«La Russie veut l’arrêt total et définitif du conflit, la condition pour cela est (...) le retrait total de tous les soldats ukrainiens des républiques populaires de Donetsk et de Lougansk et des régions de Zaporijjia et de Kherson», a dit le président russe devant la presse à l’issue de sa rencontre avec le Premier ministre hongrois Viktor Orban, qui occupe actuellement la présidence tournante du Conseil de l’Union européenne, réitérant ses exigences déjà balayées mi-juin par Kiev et les Occidentaux.
«Il reste de nombreuses étapes à franchir» pour «mettre fin à la guerre» et «instaurer la paix», a pour sa part déclaré le dirigeant hongrois, aux côtés de Vladimir Poutine. «Il y a de moins en moins de personnes qui peuvent parler à tous les belligérants, et la Hongrie» est en mesure de le faire, a-t-il assuré.
Le président russe a profité de la visite non annoncée de M. Orban, son principal allié dans l’Union européenne, pour mettre Bruxelles dans l’embarras: au début de cette rencontre, il a assuré que le Premier ministre hongrois était arrivé à Moscou «non seulement en tant que partenaire de longue date mais aussi en tant que président du Conseil» de l’Union.
L’ambiguïté de la double casquette de M. Orban a hérissé les partenaires européens de Budapest, qui affichent un soutien sans faille à Kiev depuis le début de la guerre en Ukraine en février 20252. Pour le chef de la diplomatie européenne Josep Borrell, M. Orban «ne représente donc pas l’UE, en aucune manière».
«La présidence tournante de l’UE n’a pas de mandat pour engager le dialogue avec la Russie au nom de l’UE», avait écrit sur X dès jeudi soir -à l’annonce officieuse de ce déplacement à Moscou de M. Orban- Charles Michel, le président du Conseil européen, qui rassemble les dirigeants des Vingt-Sept.
Vendredi, le porte-parole du Kremlin, Dimitri Peskov, a ironisé en disant qu’il n’appartenait pas à Moscou de comprendre la «subtilité des pouvoirs» à Bruxelles.
Alors que se profile le prochain sommet de l’Otan, son secrétaire général, Jens Soltenberg, a insisté sur le fait que «Viktor Orban ne représente pas l’Otan à ces rencontres, il représente son propre pays», indiquant que l’Alliance avait été simplement «informée» de ce déplacement.

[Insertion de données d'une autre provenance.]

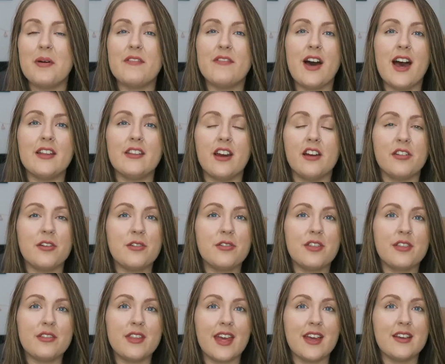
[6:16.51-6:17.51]
I've had other
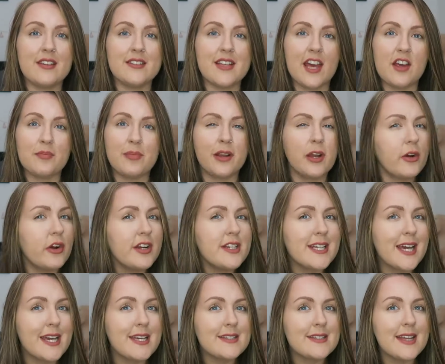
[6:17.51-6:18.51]
things that I've
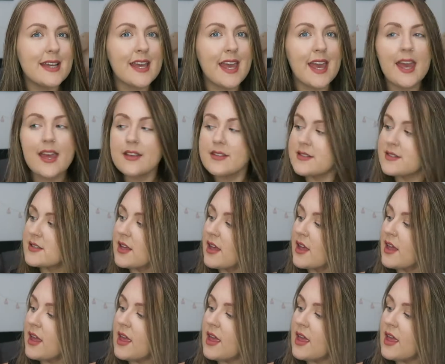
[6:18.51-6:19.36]
prioritised, I guess.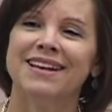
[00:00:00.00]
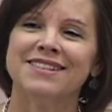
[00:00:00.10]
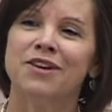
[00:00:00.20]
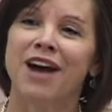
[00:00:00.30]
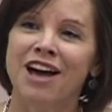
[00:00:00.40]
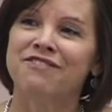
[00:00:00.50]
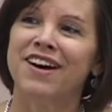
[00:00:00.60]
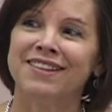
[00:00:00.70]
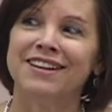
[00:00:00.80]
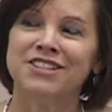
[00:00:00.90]
And so I
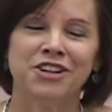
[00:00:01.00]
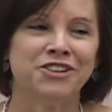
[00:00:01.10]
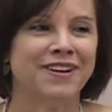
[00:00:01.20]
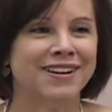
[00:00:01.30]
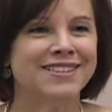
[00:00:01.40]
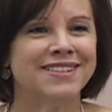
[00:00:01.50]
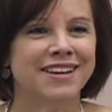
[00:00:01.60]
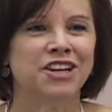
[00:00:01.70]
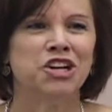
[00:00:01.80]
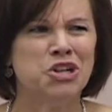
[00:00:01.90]
finally turned around and
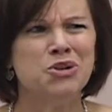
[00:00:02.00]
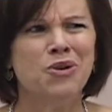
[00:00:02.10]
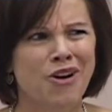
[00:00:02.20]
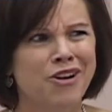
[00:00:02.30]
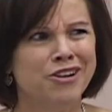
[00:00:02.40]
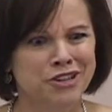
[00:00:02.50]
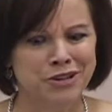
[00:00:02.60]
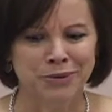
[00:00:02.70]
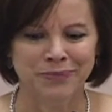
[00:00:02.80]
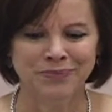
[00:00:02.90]
said, "Who are
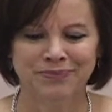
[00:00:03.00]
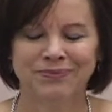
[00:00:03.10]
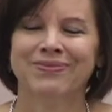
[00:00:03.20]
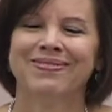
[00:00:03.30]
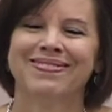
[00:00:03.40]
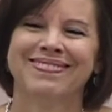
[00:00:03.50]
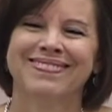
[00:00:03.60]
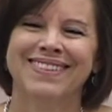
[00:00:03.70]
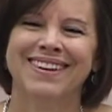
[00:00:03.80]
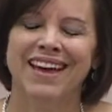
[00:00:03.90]
you?"
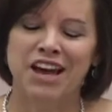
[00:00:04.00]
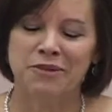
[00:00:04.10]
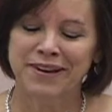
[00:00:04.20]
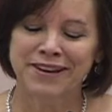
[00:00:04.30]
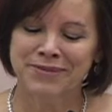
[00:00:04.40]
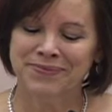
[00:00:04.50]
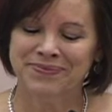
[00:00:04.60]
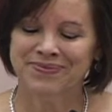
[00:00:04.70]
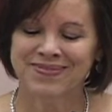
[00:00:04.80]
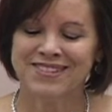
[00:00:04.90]

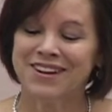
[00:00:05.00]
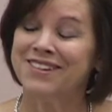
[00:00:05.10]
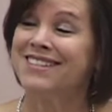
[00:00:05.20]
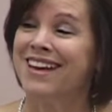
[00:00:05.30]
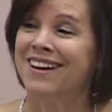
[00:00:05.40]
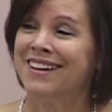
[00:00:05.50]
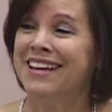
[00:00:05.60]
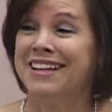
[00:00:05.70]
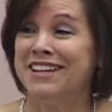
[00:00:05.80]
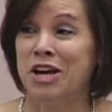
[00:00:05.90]
Well, turns out he
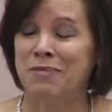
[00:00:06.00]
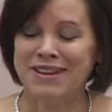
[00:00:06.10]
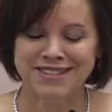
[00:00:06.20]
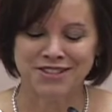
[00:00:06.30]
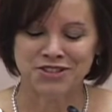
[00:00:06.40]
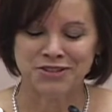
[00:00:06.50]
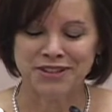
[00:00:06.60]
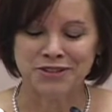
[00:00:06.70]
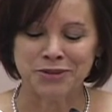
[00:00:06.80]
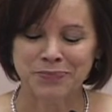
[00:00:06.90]
didn't know my sister
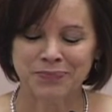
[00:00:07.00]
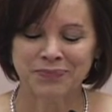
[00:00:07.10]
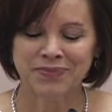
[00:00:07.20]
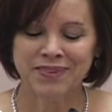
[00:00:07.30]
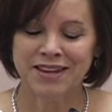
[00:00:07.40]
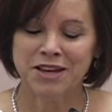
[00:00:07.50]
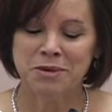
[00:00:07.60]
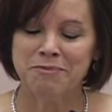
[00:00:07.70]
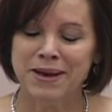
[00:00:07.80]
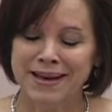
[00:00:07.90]
either.
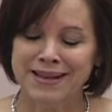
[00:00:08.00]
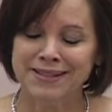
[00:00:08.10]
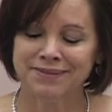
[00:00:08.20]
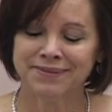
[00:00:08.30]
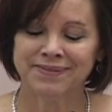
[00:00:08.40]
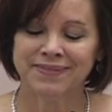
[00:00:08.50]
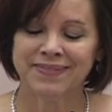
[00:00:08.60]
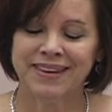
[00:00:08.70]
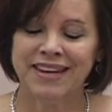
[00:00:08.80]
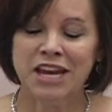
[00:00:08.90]
But
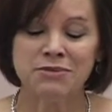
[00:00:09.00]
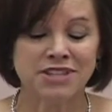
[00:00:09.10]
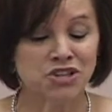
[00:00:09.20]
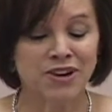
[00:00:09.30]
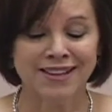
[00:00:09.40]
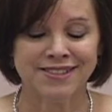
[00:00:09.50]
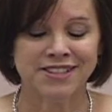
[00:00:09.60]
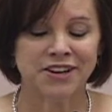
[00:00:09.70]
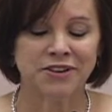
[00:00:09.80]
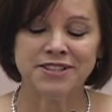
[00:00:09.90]
he was attracted
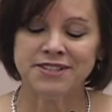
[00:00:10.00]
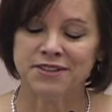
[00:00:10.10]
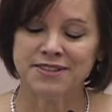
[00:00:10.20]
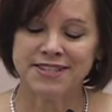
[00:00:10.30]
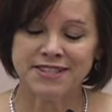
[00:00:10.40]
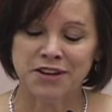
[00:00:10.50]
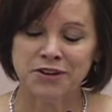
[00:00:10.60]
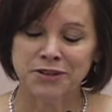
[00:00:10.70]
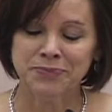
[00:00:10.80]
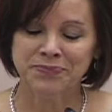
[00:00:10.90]
to her as soon as he saw
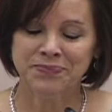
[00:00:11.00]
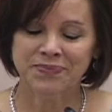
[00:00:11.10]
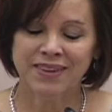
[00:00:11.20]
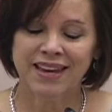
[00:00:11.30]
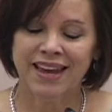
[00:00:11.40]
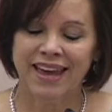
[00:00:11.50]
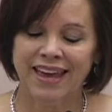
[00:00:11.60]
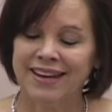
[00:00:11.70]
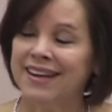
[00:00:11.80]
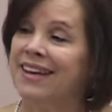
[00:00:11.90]
her,
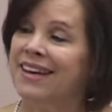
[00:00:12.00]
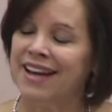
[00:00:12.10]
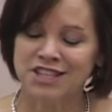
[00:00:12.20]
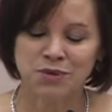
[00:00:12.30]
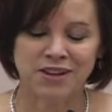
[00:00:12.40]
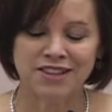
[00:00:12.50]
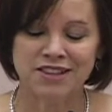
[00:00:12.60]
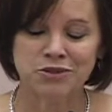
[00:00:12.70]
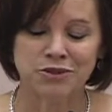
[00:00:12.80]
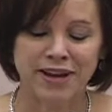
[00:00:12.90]
and he had asked one of the
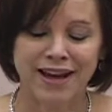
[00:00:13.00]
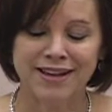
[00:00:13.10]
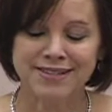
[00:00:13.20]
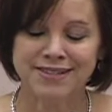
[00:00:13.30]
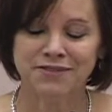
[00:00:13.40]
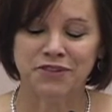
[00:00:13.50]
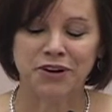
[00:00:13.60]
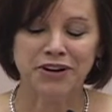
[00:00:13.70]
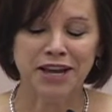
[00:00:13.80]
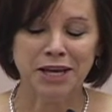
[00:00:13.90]
local guys for
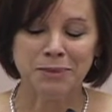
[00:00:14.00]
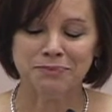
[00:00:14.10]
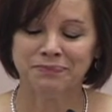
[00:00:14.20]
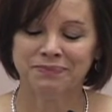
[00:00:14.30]
her name.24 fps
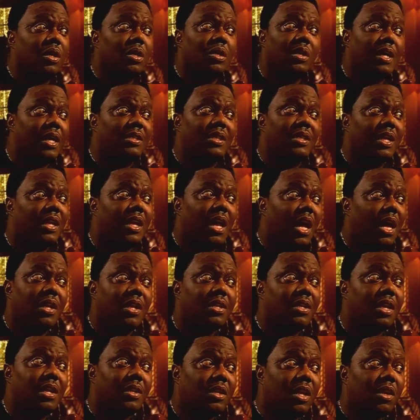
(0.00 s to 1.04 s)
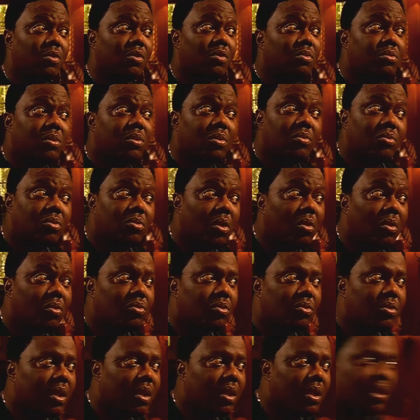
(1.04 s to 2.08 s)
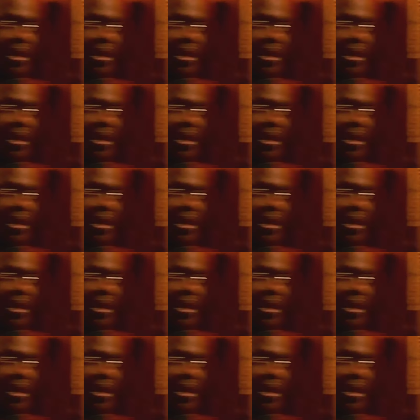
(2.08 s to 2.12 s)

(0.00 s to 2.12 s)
That's a lie. Now, who, who told you? You didn't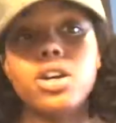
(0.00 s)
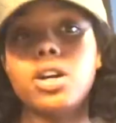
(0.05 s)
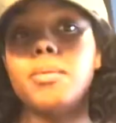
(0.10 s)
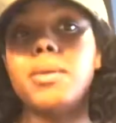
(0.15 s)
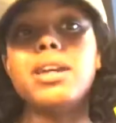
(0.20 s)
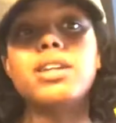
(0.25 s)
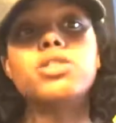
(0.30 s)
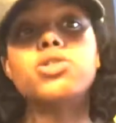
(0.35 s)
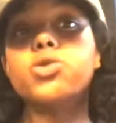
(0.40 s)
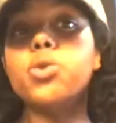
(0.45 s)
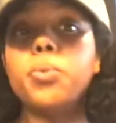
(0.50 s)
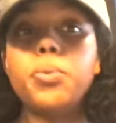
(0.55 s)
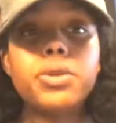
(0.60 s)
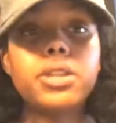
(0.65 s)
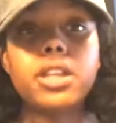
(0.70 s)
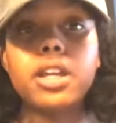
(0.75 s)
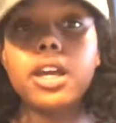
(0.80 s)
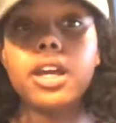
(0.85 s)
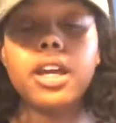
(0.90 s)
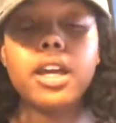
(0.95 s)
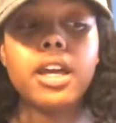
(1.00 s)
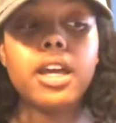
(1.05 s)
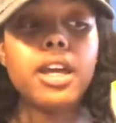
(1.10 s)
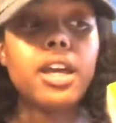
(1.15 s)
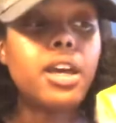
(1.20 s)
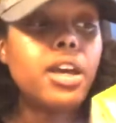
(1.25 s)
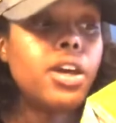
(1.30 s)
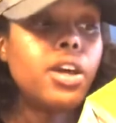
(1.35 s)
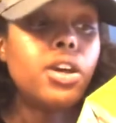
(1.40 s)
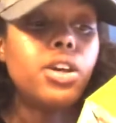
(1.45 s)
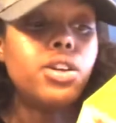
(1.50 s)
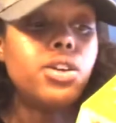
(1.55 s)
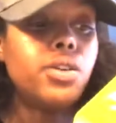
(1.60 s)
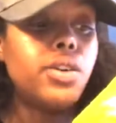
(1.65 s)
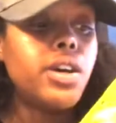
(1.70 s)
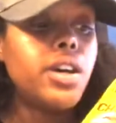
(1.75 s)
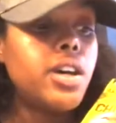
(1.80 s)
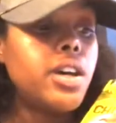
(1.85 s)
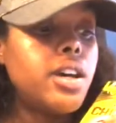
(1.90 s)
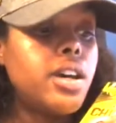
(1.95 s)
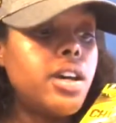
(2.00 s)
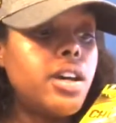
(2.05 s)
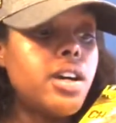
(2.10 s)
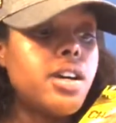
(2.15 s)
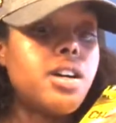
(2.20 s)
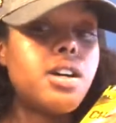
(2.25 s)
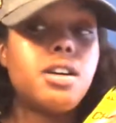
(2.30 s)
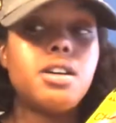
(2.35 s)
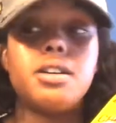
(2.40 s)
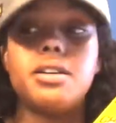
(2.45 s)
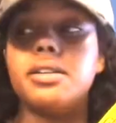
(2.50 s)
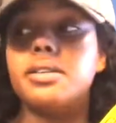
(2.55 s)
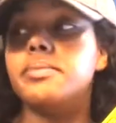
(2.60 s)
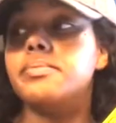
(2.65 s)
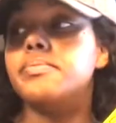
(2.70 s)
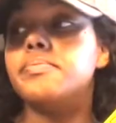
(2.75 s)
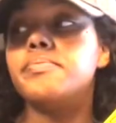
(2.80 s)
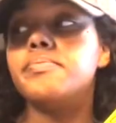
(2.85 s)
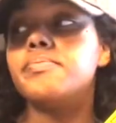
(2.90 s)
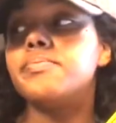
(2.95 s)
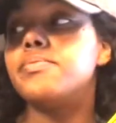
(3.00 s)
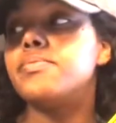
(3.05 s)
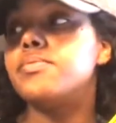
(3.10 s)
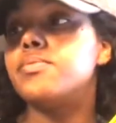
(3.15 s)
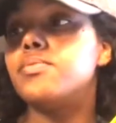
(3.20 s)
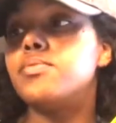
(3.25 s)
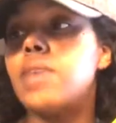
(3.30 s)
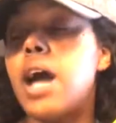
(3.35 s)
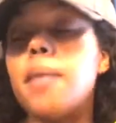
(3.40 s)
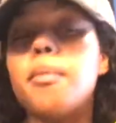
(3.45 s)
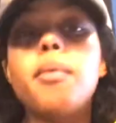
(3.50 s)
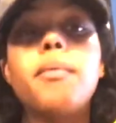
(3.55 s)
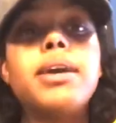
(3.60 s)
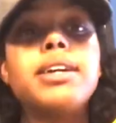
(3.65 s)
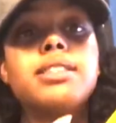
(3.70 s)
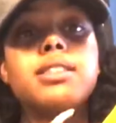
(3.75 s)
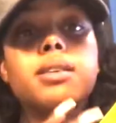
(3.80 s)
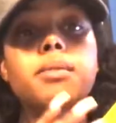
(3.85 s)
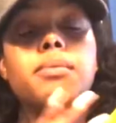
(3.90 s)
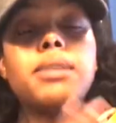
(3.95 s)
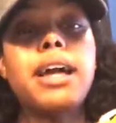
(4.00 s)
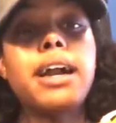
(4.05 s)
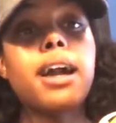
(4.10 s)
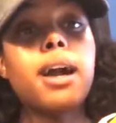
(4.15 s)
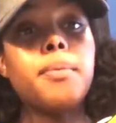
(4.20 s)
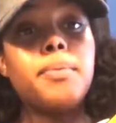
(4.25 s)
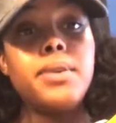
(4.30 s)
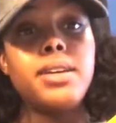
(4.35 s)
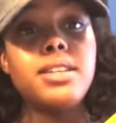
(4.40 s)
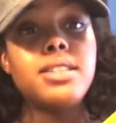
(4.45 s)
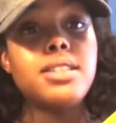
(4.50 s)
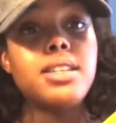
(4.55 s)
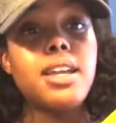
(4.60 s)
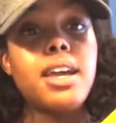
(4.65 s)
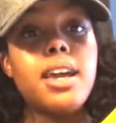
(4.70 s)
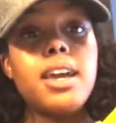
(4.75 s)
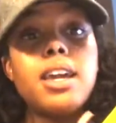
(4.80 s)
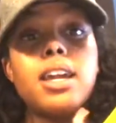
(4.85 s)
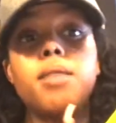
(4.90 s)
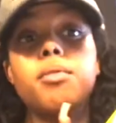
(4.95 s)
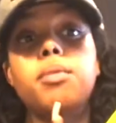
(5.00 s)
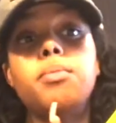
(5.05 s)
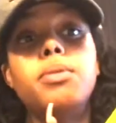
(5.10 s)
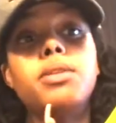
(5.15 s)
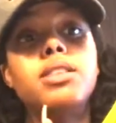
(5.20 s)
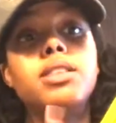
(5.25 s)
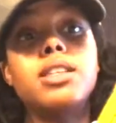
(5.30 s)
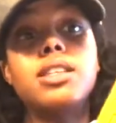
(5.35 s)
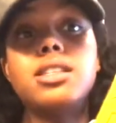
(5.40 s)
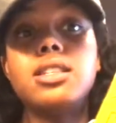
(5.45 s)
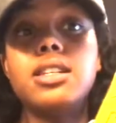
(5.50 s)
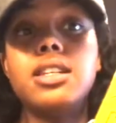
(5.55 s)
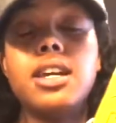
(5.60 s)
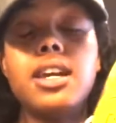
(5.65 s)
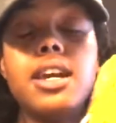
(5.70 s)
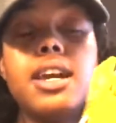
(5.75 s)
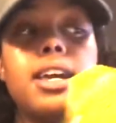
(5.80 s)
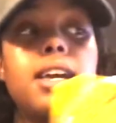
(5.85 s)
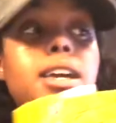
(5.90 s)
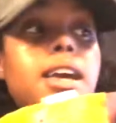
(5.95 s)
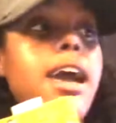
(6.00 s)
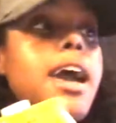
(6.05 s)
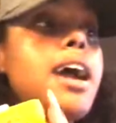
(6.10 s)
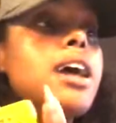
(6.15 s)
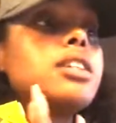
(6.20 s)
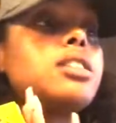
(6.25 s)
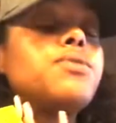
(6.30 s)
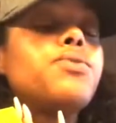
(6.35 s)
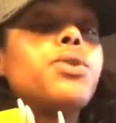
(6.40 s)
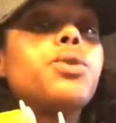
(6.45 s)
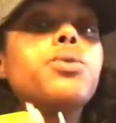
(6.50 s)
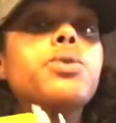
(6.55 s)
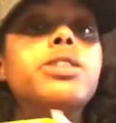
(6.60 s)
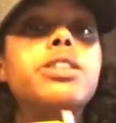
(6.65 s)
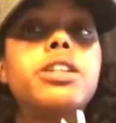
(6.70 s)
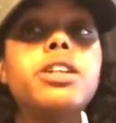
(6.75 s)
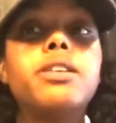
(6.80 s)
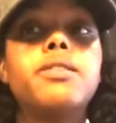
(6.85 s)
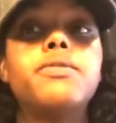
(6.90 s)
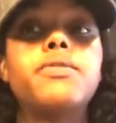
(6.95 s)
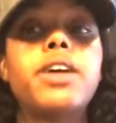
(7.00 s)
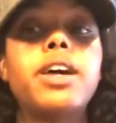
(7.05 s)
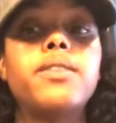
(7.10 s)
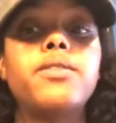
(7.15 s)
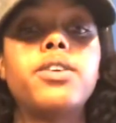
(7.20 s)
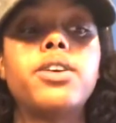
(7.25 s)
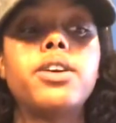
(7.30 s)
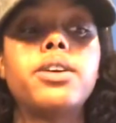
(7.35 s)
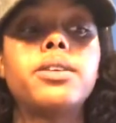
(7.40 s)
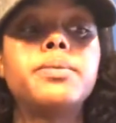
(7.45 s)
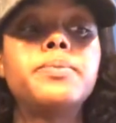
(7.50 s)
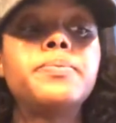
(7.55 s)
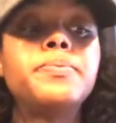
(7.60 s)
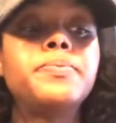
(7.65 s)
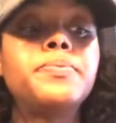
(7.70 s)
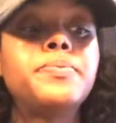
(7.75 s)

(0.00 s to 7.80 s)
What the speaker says: You can make soup with it. You could, I'm gonna make some black eyed peas today and I'm gonna put this in there. It adds for really good flavor.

Kiev, qui entretient des relations compliquées avec Budapest, a fustigé ce déplacement à Moscou qui a été décidé «sans aucun accord ou coordination avec l’Ukraine». «Nous rappelons que, pour notre pays, le principe “pas d’accord sur l’Ukraine sans l’Ukraine” reste inviolable», a martelé la diplomatie ukrainienne.
La Maison Blanche s’est quant à elle dite «préoccupée par le choix qu’a fait le Premier ministre Orban de faire ce voyage à Moscou», par la voix de sa porte-parole Karine Jean- Pierre. Elle a jugé que cela «ne fera pas avancer la cause de la paix» et que cet déplacement était même «contre-productif pour le soutien à la souveraineté, à l’intégrité territoriale et à l’indépendance de l’Ukraine».
Seul, au sein de l’UE, le Premier ministre populiste slovaque Robert Fico a exprimé son «admiration» pour la démarche de son homologue hongrois, arguant qu’il n’y avait «jamais assez de discussions ou d’initiatives sur la paix» et assurant qu’il aurait «beaucoup aimé se joindre à lui».
Lors d’un récent déplacement à Kiev, M. Orban avait jugé que l’Ukraine devait accepter un cessez-le-feu, un préalable rejeté par les Occidentaux et par l’Ukraine qui réclame une «paix juste» passant par le retrait des troupes russes et le respect de son intégrité territoriale.
La présidence tournante au sein de l’UE, qu’assure la Hongrie jusqu’à la fin de l’année, permet au pays qui la détient de contrôler l’ordre du jour des réunions des 27, à l’exception de celles des ministres des Affaires étrangères. Budapest avait promis d’assurer une présidence «normale», malgré les nombreux différends, en particulier sur la Russie, qui l’opposent à ses partenaires.